—Voilà qui serait excellent pour nous autres Africains, qui n'avons pas toujours de quoi manger, et qui avons rarement de quoi boire, dit Morrel.

—Oui, dit Monte-Cristo; malheureusement ma recette, excellente pour un homme comme moi, qui mène une vie tout exceptionnelle, serait fort dangereuse appliquée à une armée, qui ne se réveillerait plus quand on aurait besoin d'elle.

—Et peut-on savoir quelle est cette recette? demanda Debray.

—Oh! mon Dieu, oui, dit Monte-Cristo, je n'en fais pas de secret: c'est un mélange d'excellent opium que j'ai été chercher moi-même à Canton pour être certain de l'avoir pur, et du meilleur haschich qui se récolte en Orient, c'est-à-dire entre le Tigre et l'Euphrate; on réunit ces deux ingrédients en portions égales, et on fait des espèces de pilules qui s'avalent au moment où l'on en a besoin. Dix minutes après l'effet est produit.
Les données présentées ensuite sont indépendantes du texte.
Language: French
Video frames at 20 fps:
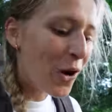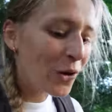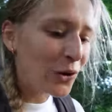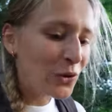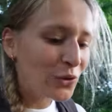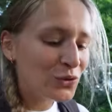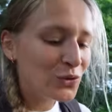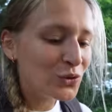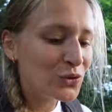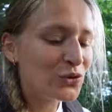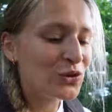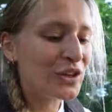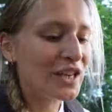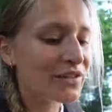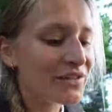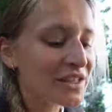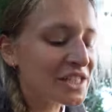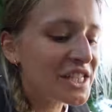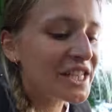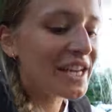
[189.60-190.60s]
en rando, tu
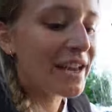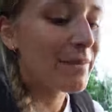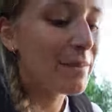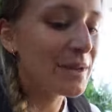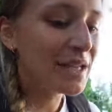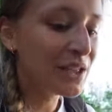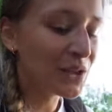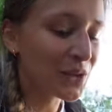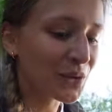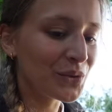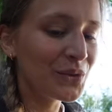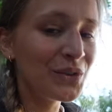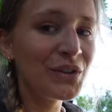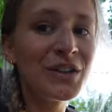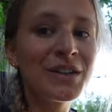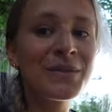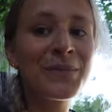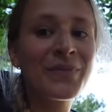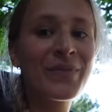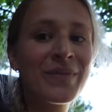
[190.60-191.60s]
réfléchis à mille trucs.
Demandez à M. le baron Franz d'Épinay, je crois qu'il en a goûté un jour.

—Oui, répondit Morcerf, il m'en a dit quelques mots et il en a gardé même un fort agréable souvenir.

—Mais dit Beauchamp, qui en sa qualité de journaliste était fort incrédule, vous portez donc toujours cette drogue sur vous?
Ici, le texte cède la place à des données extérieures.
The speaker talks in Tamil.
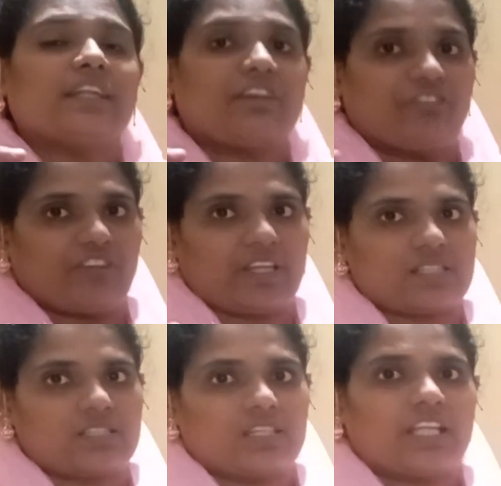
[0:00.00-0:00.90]

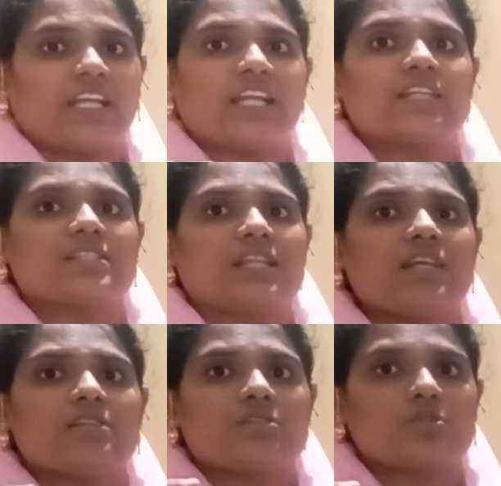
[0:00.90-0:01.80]
நெஃபேஸ் இங்கிலீஷில்
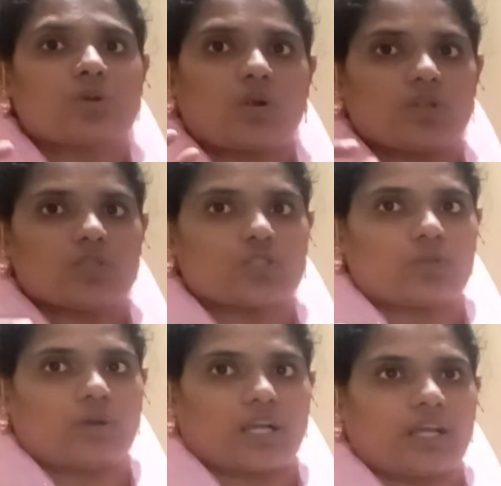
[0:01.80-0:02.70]
சோல்னு
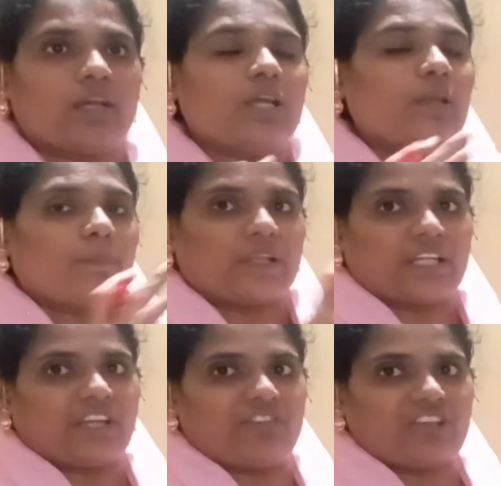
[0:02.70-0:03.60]
சொல்லுவாங்க இப்போ
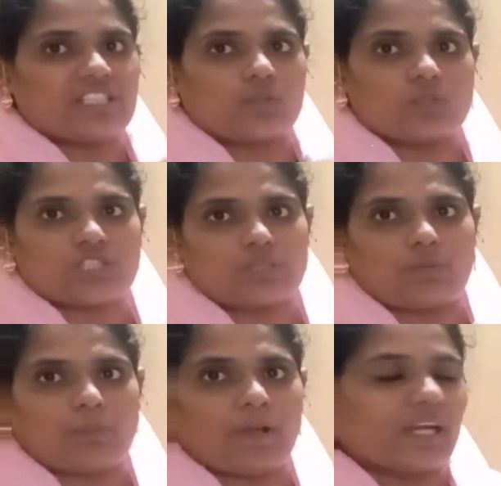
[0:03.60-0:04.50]
அந்த நெஃபேஷை குறித்து
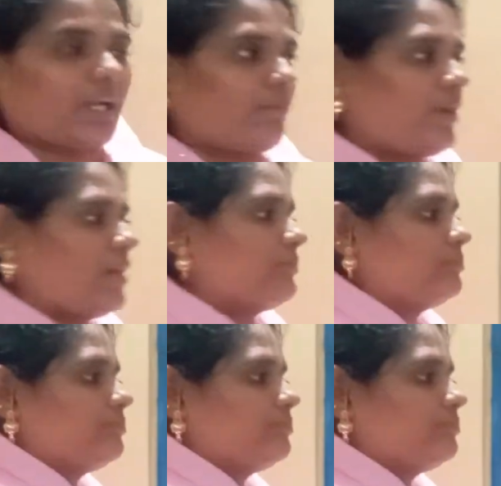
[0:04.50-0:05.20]
நம்ம பார்க்கலாமா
—Toujours, répondit Monte-Cristo.

—Serait-il indiscret de vous demander à voir ces précieuses pilules? continua Beauchamp, espérant prendre l'étranger en défaut.

—Non, monsieur», répondit le comte.

Et il tira de sa poche une merveilleuse bonbonnière creusée dans une seule émeraude et fermée par un écrou d'or qui, en se dévissant, donnait passage à une petite boule de couleur verdâtre et de la grosseur d'un pois. Cette boule avait une odeur âcre et pénétrante; il y en avait quatre ou cinq pareilles dans l'émeraude, et elle pouvait en contenir une douzaine.